Laugh Now
Laugh Now, 2006
Spray-paint on metal
129.5 x 91 cm (51 x 35 7/8 inches)
Unique in this format
Signed and dated “Aug 2006” on the reverse
Sotheby’s London: 29 June 2021
GBP 2,435,000 / USD 3,370,000
Exhibited
Barely Legal, Los Angeles, 2006
“You paint 100 chimpanzees and they still call you a guerrilla artist.”

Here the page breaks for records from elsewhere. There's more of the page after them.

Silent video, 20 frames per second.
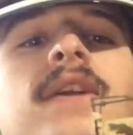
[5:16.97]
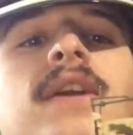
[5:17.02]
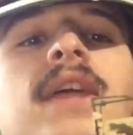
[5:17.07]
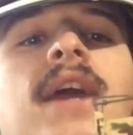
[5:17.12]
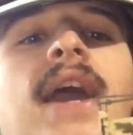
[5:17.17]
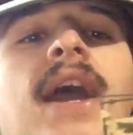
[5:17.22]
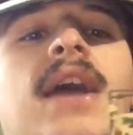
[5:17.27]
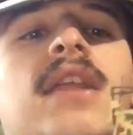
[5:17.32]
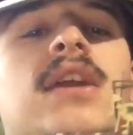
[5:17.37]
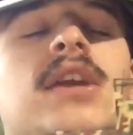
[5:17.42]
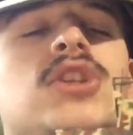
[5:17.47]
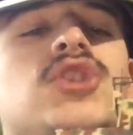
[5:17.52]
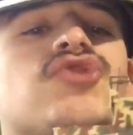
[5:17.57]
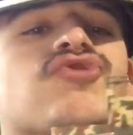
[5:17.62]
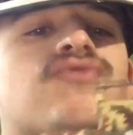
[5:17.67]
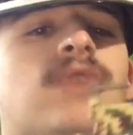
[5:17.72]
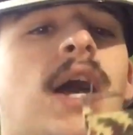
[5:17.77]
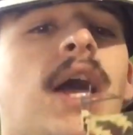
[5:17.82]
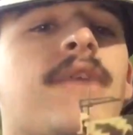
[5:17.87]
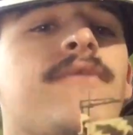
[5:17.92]
It had a
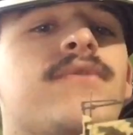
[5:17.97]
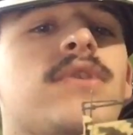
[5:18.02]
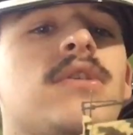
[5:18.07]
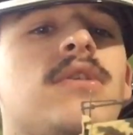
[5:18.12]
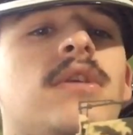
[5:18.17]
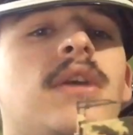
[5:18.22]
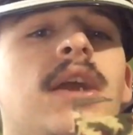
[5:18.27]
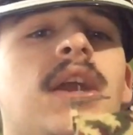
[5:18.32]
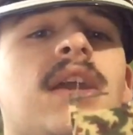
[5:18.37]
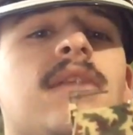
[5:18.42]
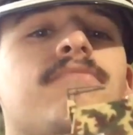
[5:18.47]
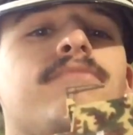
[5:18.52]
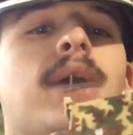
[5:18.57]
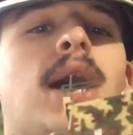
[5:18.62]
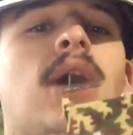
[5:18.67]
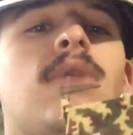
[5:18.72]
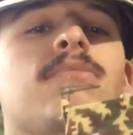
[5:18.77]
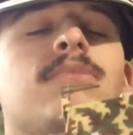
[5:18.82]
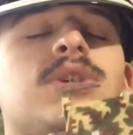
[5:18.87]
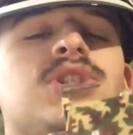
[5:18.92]
driver, a
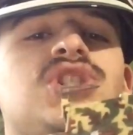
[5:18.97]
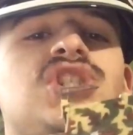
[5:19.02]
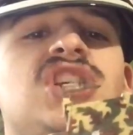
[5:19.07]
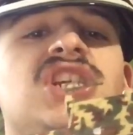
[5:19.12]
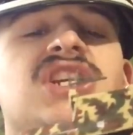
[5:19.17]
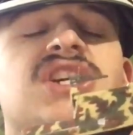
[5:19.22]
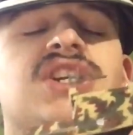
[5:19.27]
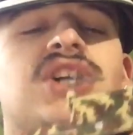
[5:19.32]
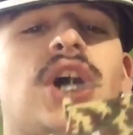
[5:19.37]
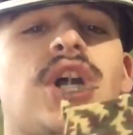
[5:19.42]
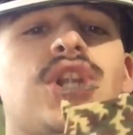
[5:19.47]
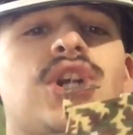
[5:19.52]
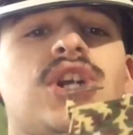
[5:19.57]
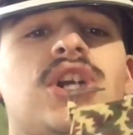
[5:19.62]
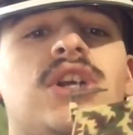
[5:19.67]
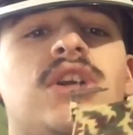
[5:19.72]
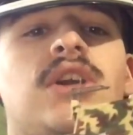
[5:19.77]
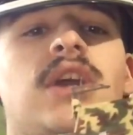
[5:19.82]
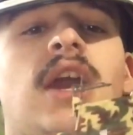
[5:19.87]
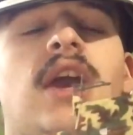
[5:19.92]
bound machine
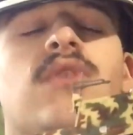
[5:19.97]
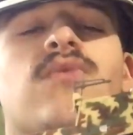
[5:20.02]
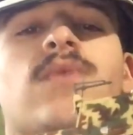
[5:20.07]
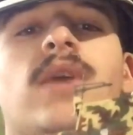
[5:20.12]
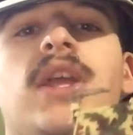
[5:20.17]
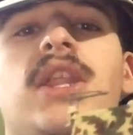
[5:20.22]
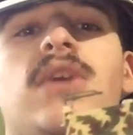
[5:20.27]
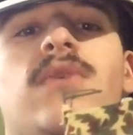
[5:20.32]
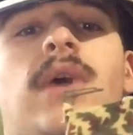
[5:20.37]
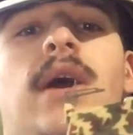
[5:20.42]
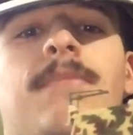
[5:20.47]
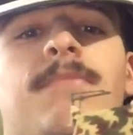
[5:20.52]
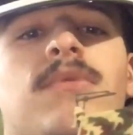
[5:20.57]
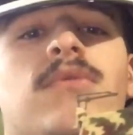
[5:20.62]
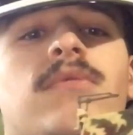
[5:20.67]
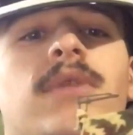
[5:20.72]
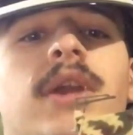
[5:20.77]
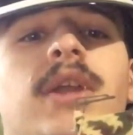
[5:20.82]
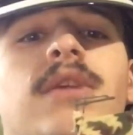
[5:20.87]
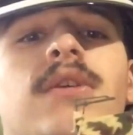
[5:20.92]
gunner, and radio
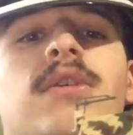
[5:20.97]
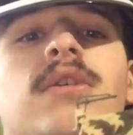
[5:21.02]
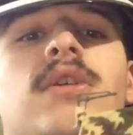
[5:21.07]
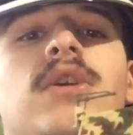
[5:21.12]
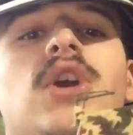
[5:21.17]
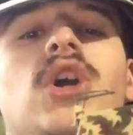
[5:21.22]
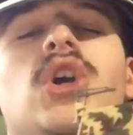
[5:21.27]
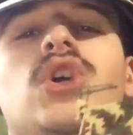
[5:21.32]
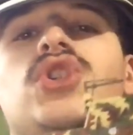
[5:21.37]
operator,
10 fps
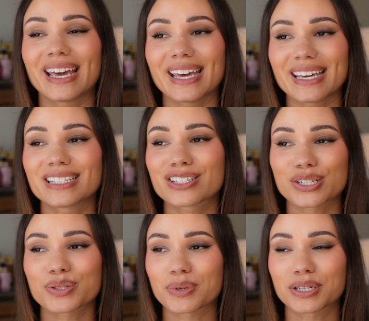it is
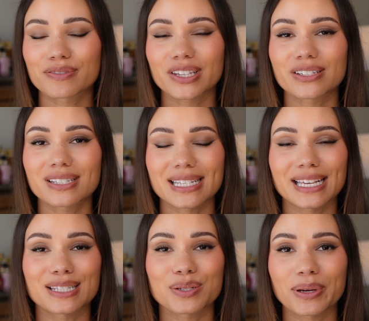just one of those
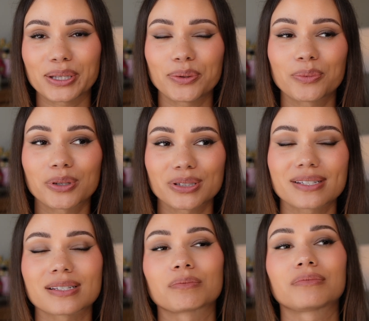scents when you
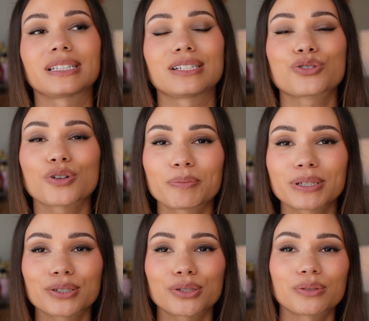want something
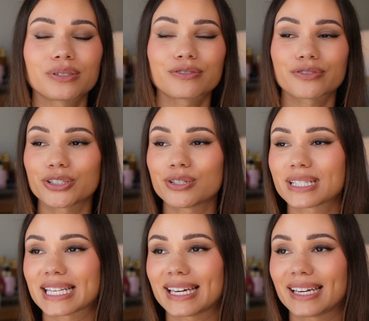tropical and
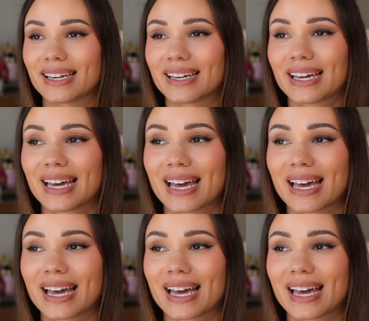fruity,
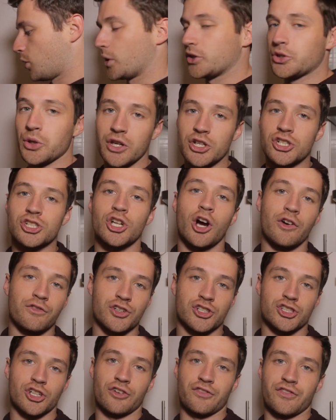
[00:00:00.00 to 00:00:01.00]
We're doing shot
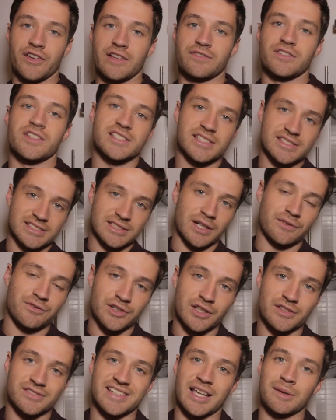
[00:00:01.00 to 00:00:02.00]
for shot FIFA. This is
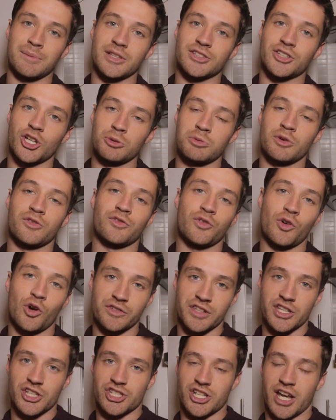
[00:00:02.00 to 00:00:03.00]
something you've seen me do
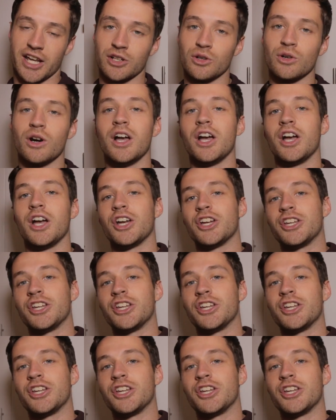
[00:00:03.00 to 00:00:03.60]
before on this channel,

LA is a city of extremes: home of Hollywood and the silver-screen it also boasts one of the highest rates of violent crime and homelessness in the United States. It is this very paradox that offered the perfect setting for Banksy’s caustic anti-establishment art event. Three years before, Banksy had transformed a rundown warehouse off the Kingsland Road in Dalston into his first major exhibition, Turf War, in which graffiti-tagged livestock, a vandalised police van and large-scale stencil pieces turned a disused industrial space into an ostentatious street art spectacle. Taking inspiration from this breakout event, Banksy ramped it up forhis first large-scale show in the United States. Like Turf-War, the location of Barely Legal was kept a secret until just hours before it opened, having been promoted all over the city using a poster in which Banksy represented himself as a pregnant Demi Moore in a monkey mask. Belying the superficial camp parody and provocation of the event and its works, however, the paradoxical social consciousness at the heart of this show achieved new heights of conceptual meaning and, also, notoriety for the anonymous artist.